Acridine orange stain is used to confirm the presence of bacteria in positive blood cultures when Gram stain results are difficult to interpret or when the presence of bacteria is highly suspected, but none are detected using light microscopy. Other applications of acridine orange stains are listed here;

  • For enumerating the microbial load in a sample since acridine orange binds with the nucleic acid of both living and dead bacteria.
  • Detection of cell wall-deficient bacteria (e.g., mycoplasmas) grown in cultures. Cell wall deficient bacteria are hard to visualize in Gram stain as they cannot retain Gram stain dyes.
  • For differential staining of human cells and prokaryotic cell with a fluorescence microscope. Human cells are stained black to faint green in which bright orange organisms are easily detected.
  • Acridine orange is also used in a method referred to as the quantitative buffy coat (QBC), a rapid screening tool for the detection of malaria.
  • For analyzing mitochondria and lysosomal content by flow cytometry.
  • For visual detection of nucleic acids on agarose and polyacrylamide gels.
  • For identifying engulfed apoptotic cells because they will fluoresce upon engulfment.
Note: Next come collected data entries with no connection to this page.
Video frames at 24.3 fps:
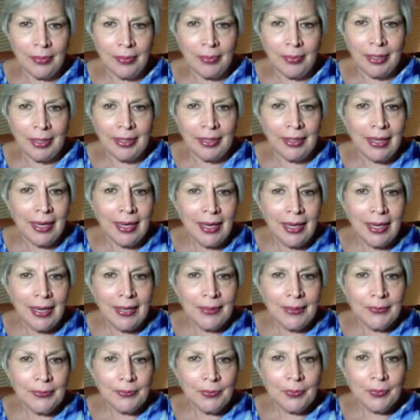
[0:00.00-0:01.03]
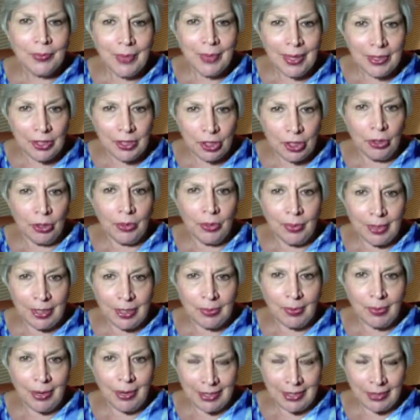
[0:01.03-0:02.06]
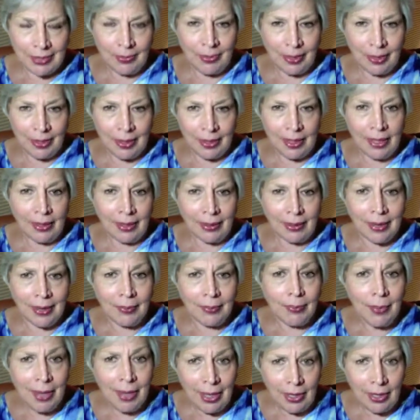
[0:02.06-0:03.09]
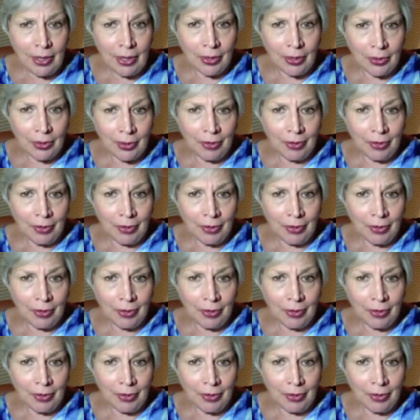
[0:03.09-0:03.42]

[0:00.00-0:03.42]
But it's your responsibility to let me know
 Research showed that acridine orange staining is a sensitive, rapid, and reliable method for detecting bacteria in blood cultures early during incubation and can be substituted for blind subcultures. Acridine orange is better than Gram stain in cases with low amounts of organisms.

Limitations

  • Acridine orange stain is non-specific. It stains all nucleic acid-containing cells, so it does not discriminate between gram-negative and gram-positive bacteria.

Quality Control

  1. Examine the acridine orange staining solution for color and clarity. The solution should be clear, orange, and without evidence of precipitate.
  2. Each use time, stain a prepared slide of known bacteria, such as Escherichia coli mixed with staphylococci, and examine for the desired results. Record results and refer out-of-control results to the supervisor.
    1. Gram-negative rods and Gram-positive cocci are fluorescent (orange).
    2. The background is nonfluorescent (green-yellow).